(Data records)
· · · · ·

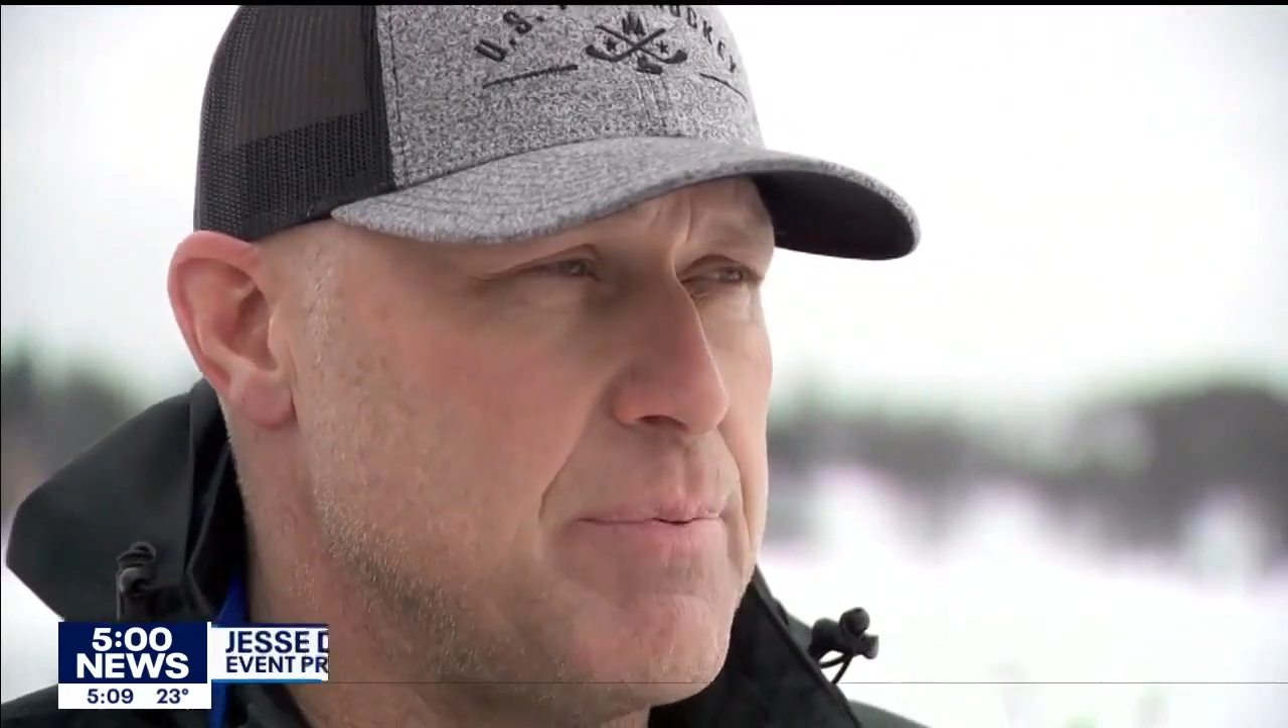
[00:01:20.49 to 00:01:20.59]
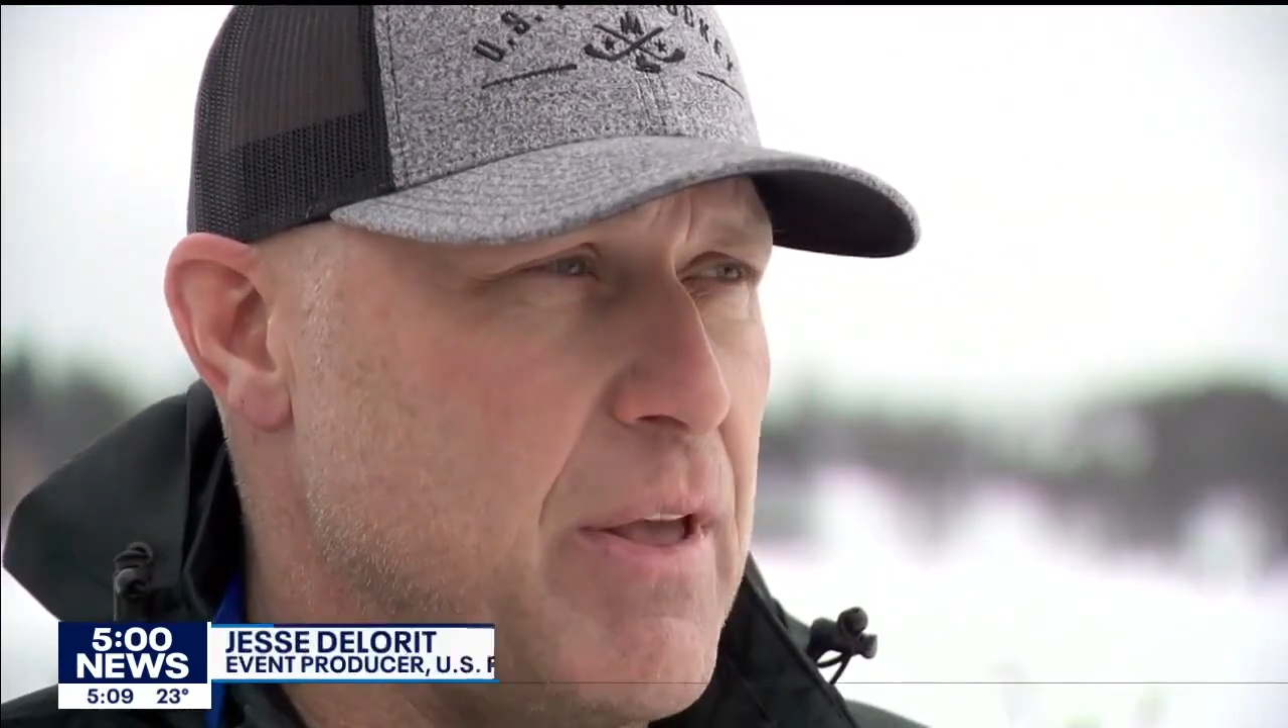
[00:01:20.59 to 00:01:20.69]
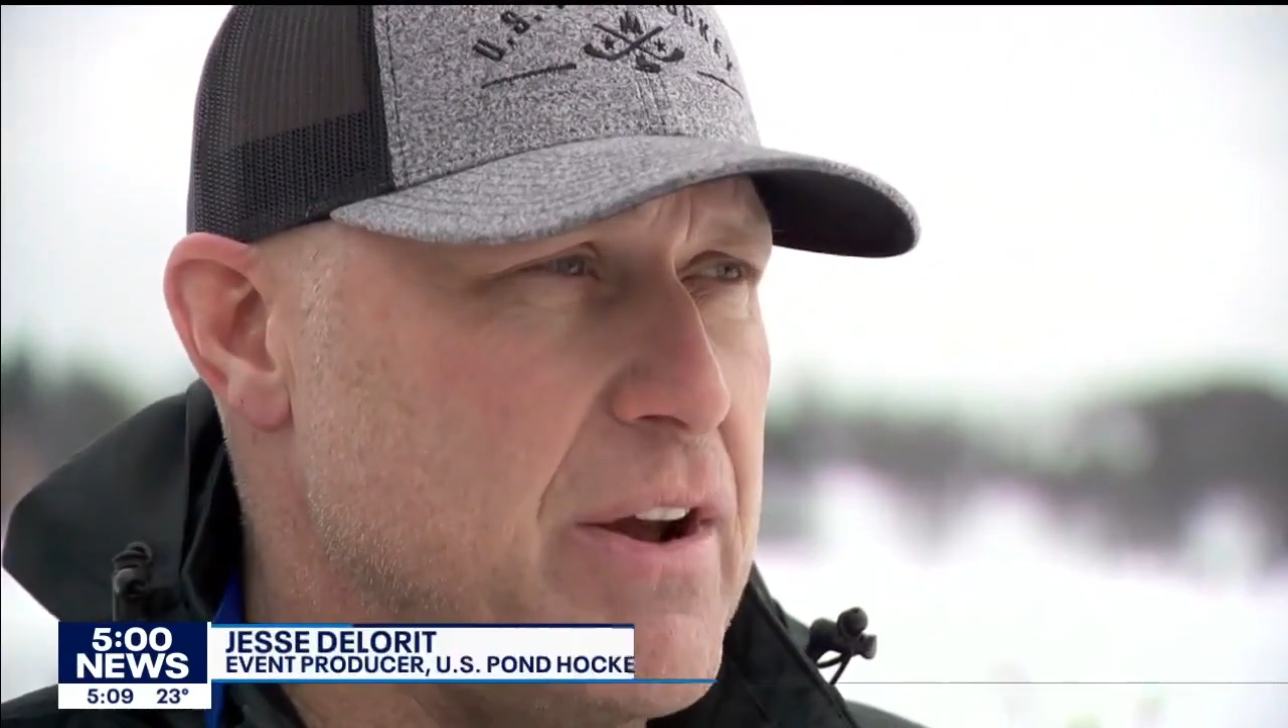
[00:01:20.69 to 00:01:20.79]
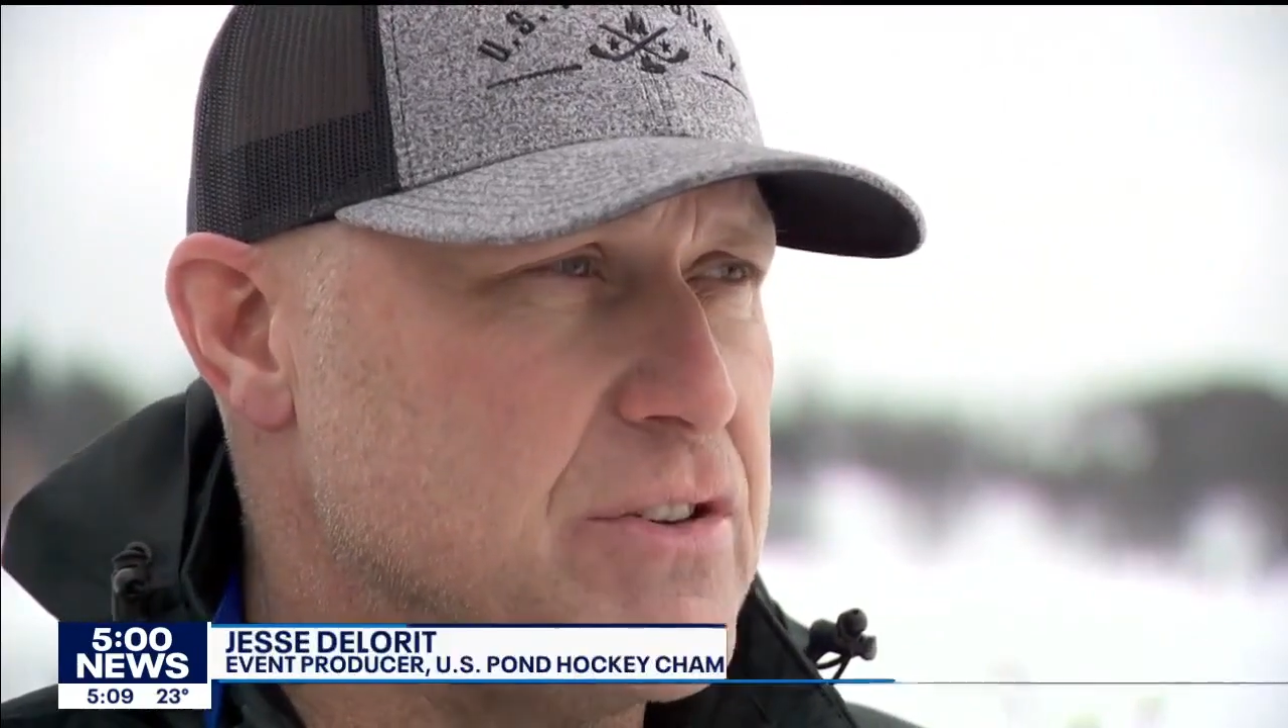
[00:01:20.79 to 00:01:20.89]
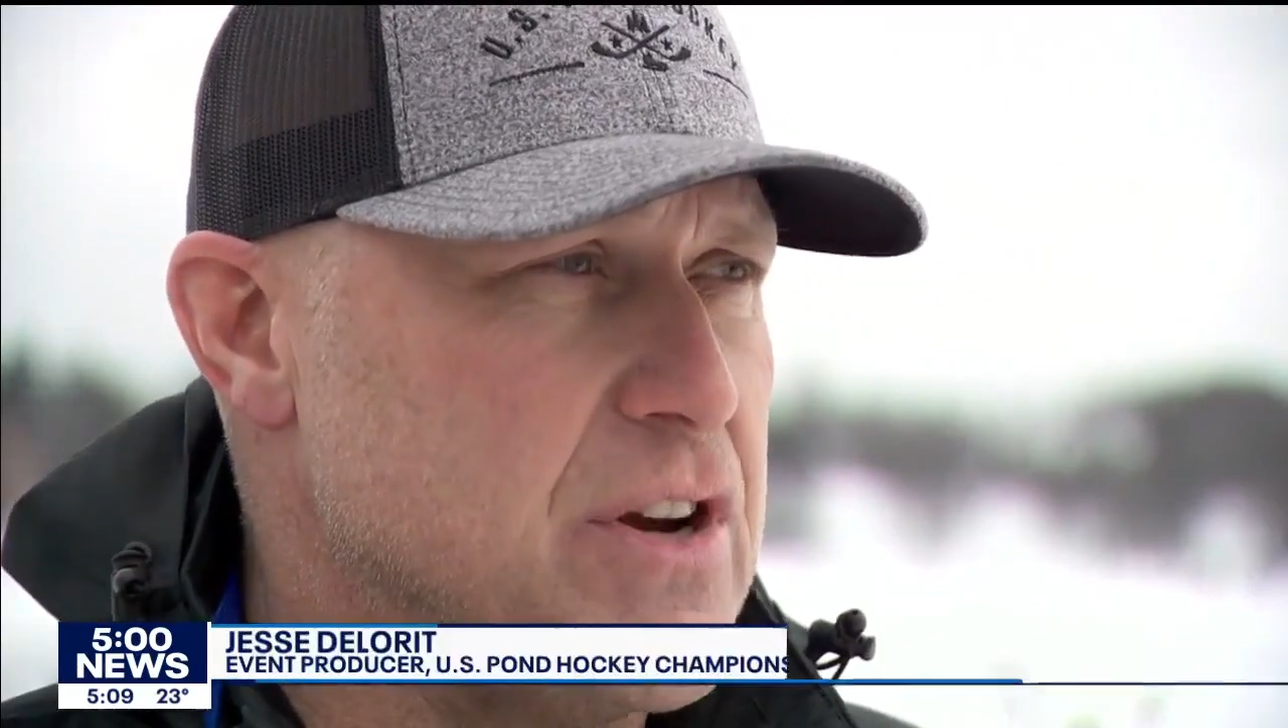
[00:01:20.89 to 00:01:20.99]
the players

· · · · ·

**Task directions:** Print exactly the lines from the line with "[00:01:20.69 to 00:01:20.79]" through the end of the data, both ends included, and print no pictures.

**Expected answer:**
[00:01:20.69 to 00:01:20.79]
[00:01:20.79 to 00:01:20.89]
[00:01:20.89 to 00:01:20.99]
the players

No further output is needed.